- Provided records -
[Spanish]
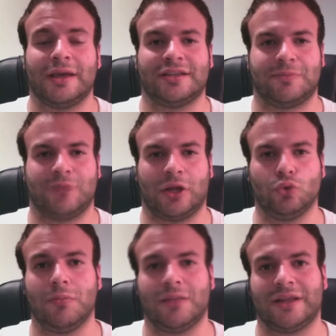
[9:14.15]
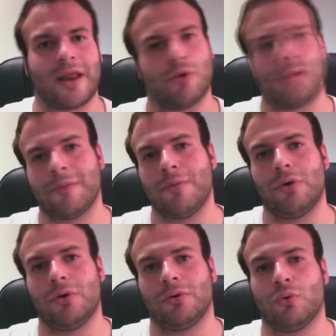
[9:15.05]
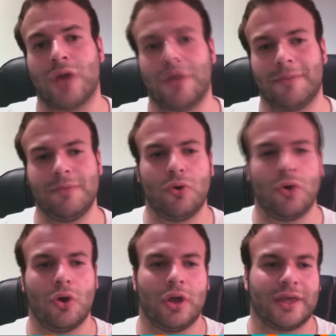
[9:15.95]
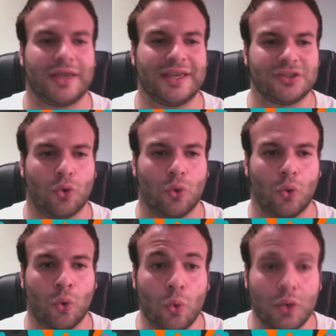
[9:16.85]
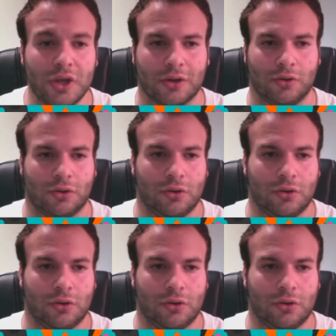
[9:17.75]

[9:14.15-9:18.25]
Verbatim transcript: de Splatoon, va a traer un amigo, un amigo que es único.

- Exercise prompt -
Print all entries exactly, without images.

- Written response -
[Spanish]
[9:14.15]
[9:15.05]
[9:15.95]
[9:16.85]
[9:17.75]

[9:14.15-9:18.25]
Verbatim transcript: de Splatoon, va a traer un amigo, un amigo que es único.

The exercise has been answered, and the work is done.